Two threads run through Mark Sustic’s considerable accomplishments: One is early education with a focus on children with disabilities; the other is music. Sustic plays several stringed instruments, and he’s always eager to share what he loveswith others.

Sustic came to Vermont from Michigan as an early education graduate student at UVM and found he missed the vibrant folk scene he’d enjoyed in Ann Arbor.

In 1981 he started a Burlington coffeehouse called the Welcome Table and began inviting folk artists to play.

Later he founded the Champlain Valley Festival – a cherished summer folk event that’s probably best known for introducing Quèbecois music and dance to an appreciative Vermont public.

Sustic ran the Festival for 10 years, while also running early education programs in Franklin County and being honored for his work in education.
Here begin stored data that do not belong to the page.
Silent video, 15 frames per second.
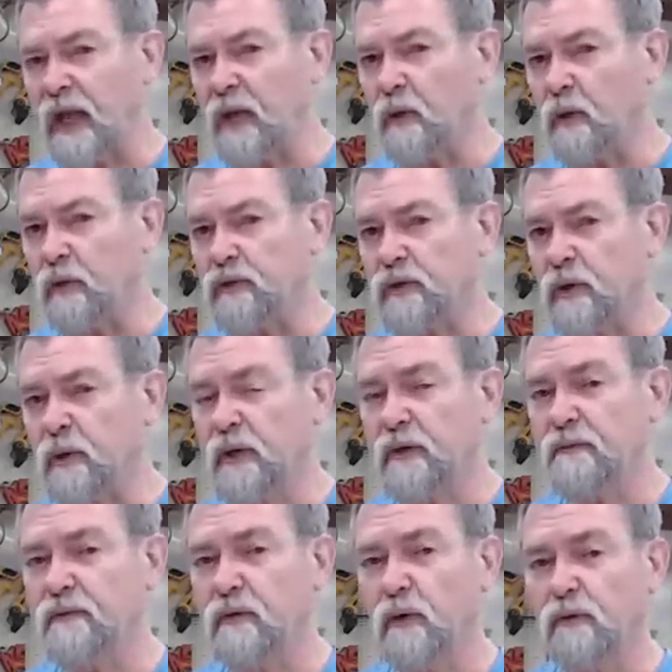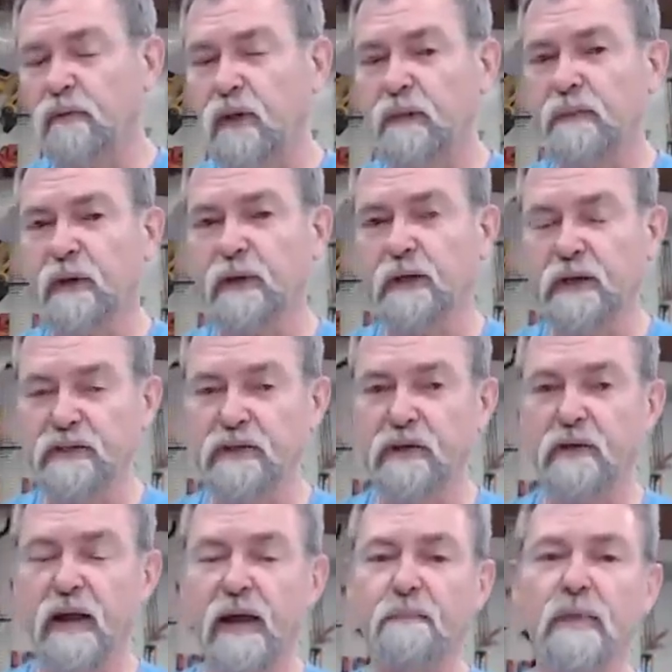and also if you're following me on
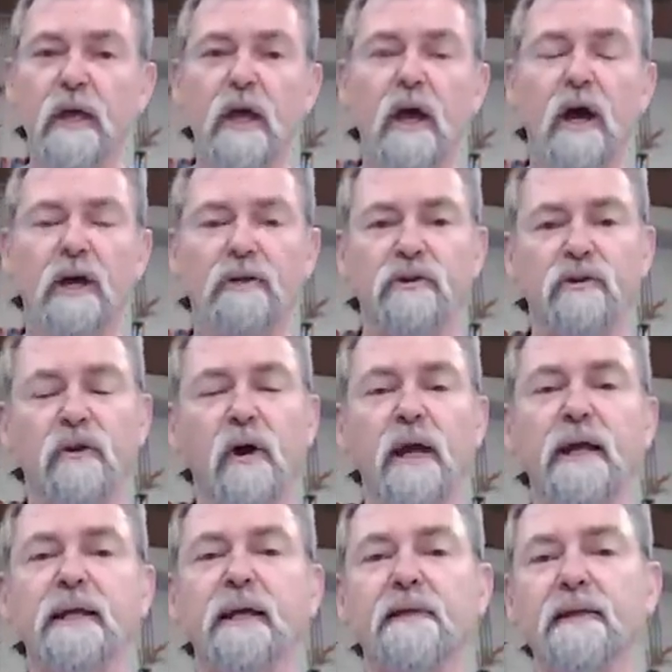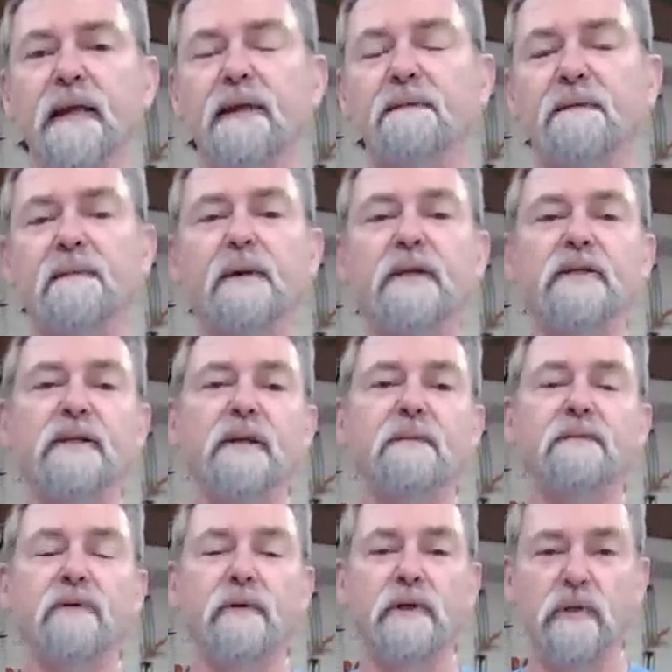Instagram, I try and get that information
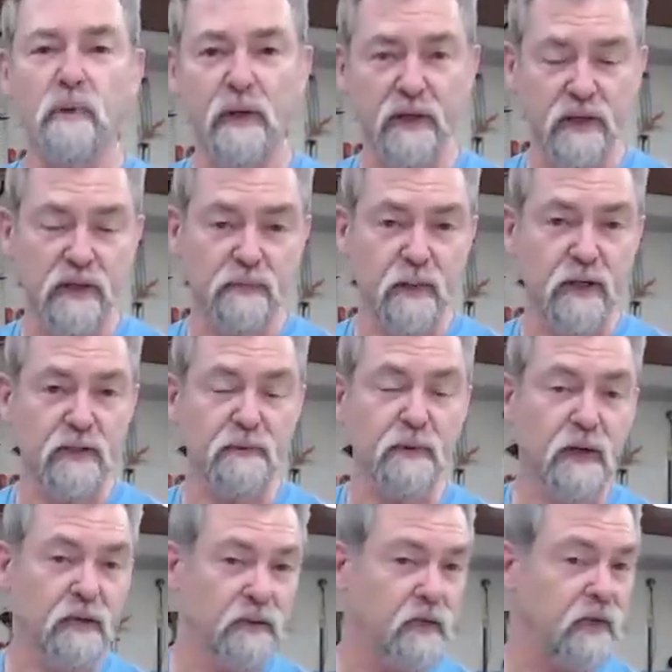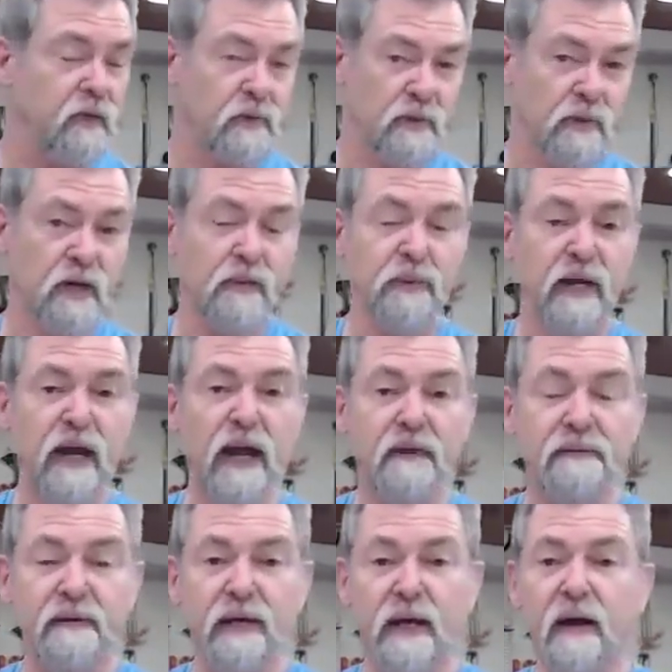up for you as quickly as possible. I'll tell you it's going to be
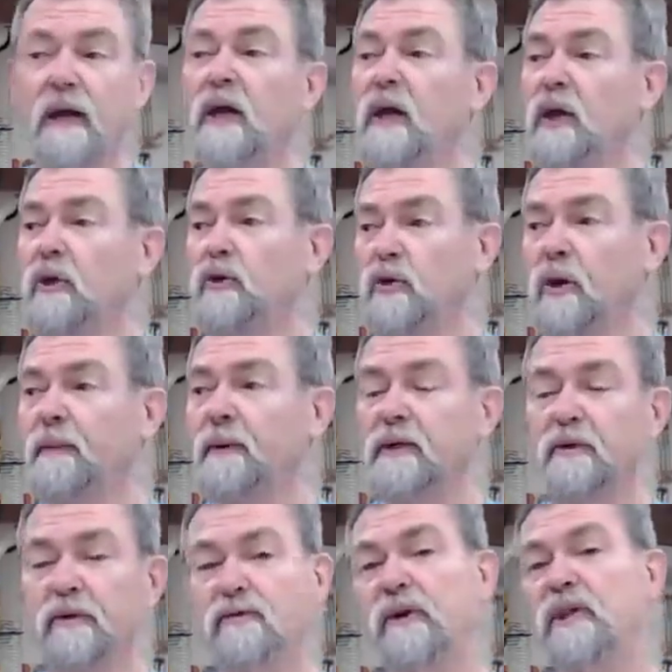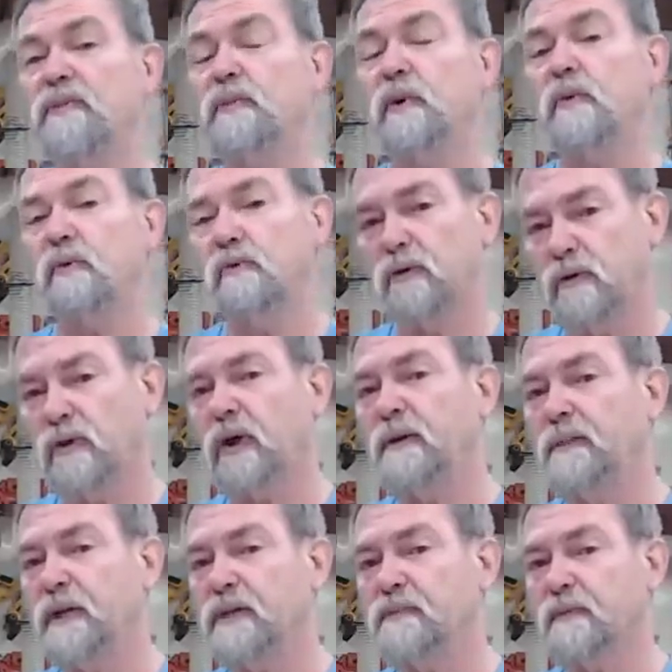half an hour. Normally I do Facebook
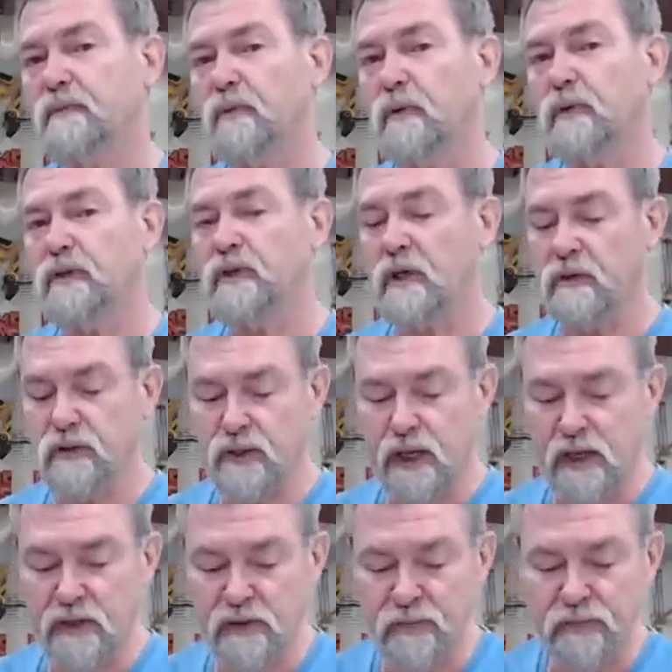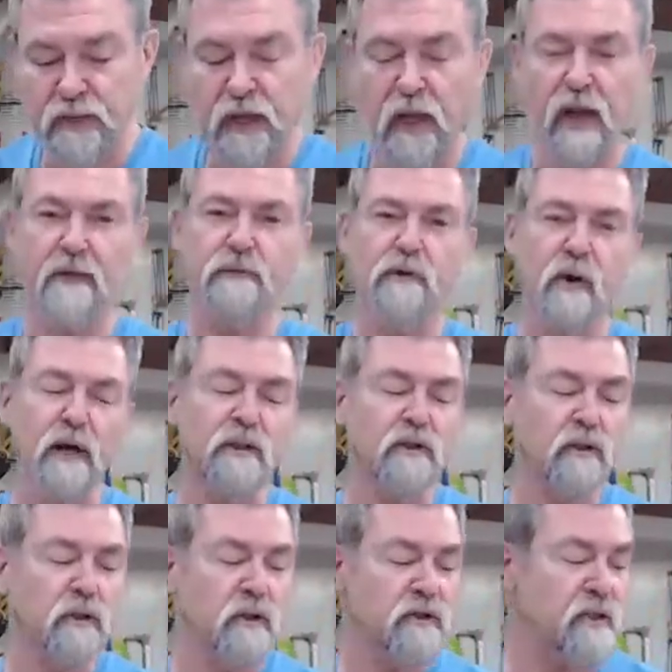30 minutes before the show starts. I'm trying to
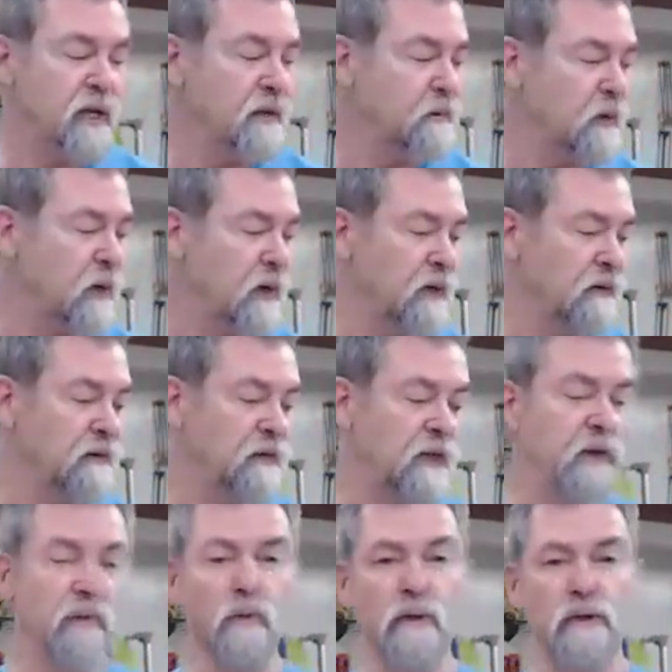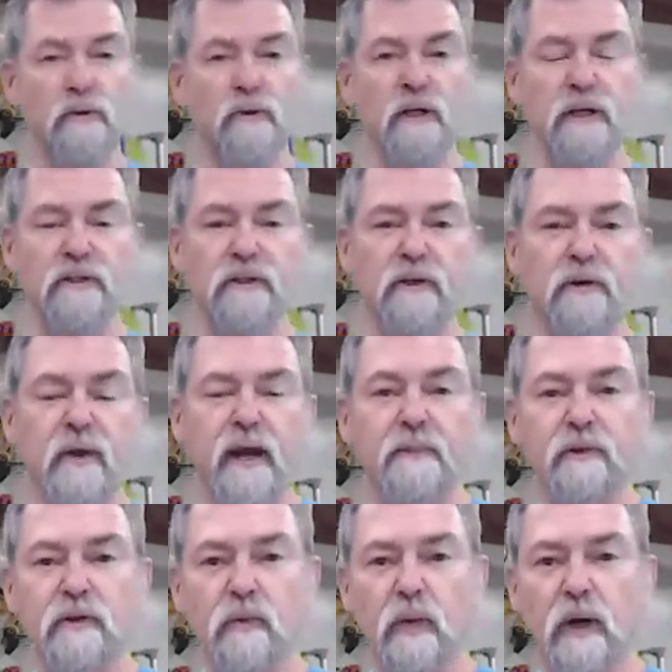do the same kind of thing with
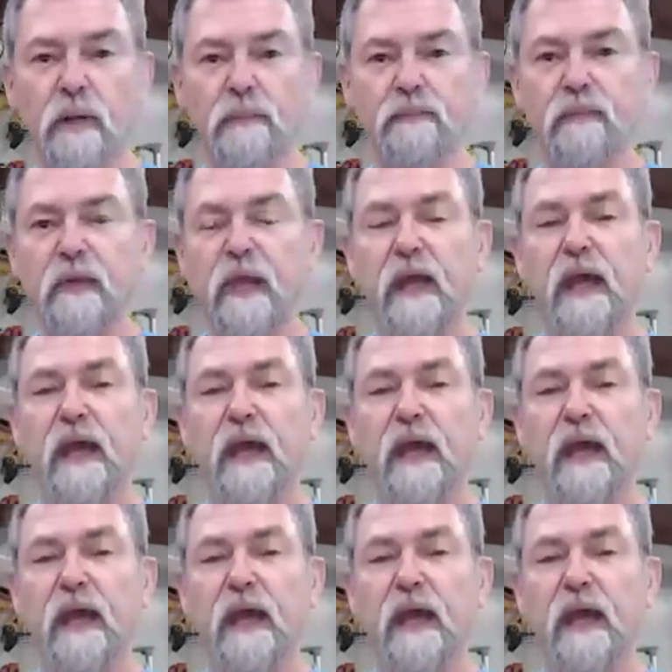Instagram as well,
At the same time, he also built a part-time career as a performer and dance caller.

But in 1999 his son Tom, 14, was diagnosed with leukemia. In the subsequent two years that Tom lived, musicians rallied to play benefits for a bone marrow transplant that, sadly, never took place.

“When Tom died, we were left with a chunk of money,” Sustic says. He and his wife, Deborah Travis, decided to continue the concerts and sep up a fund to support families facing similar medical ordeals.

The musicians at his monthly Events for Tom series are now paid, but part of the proceeds goes to the fund. Sustic also regularly appears with his instruments and friends on the pediatric floor at Fletcher Allen Hospital where his family endured some of its worst moments – not an easy place to return to, but a rewarding one, he says.

In 2003, after years of being asked to teach violin, Sustic started the Fiddleheads, a group of fiddlers aged 8 to 19. Under his tutelage they learn traditional music and perform at festivals, weddings and fairs. He doesn’t get upset if anyone misses a rehearsal. “Music doesn’t have to be the only thing in your life, or even the main thing, to make you happy,” he says.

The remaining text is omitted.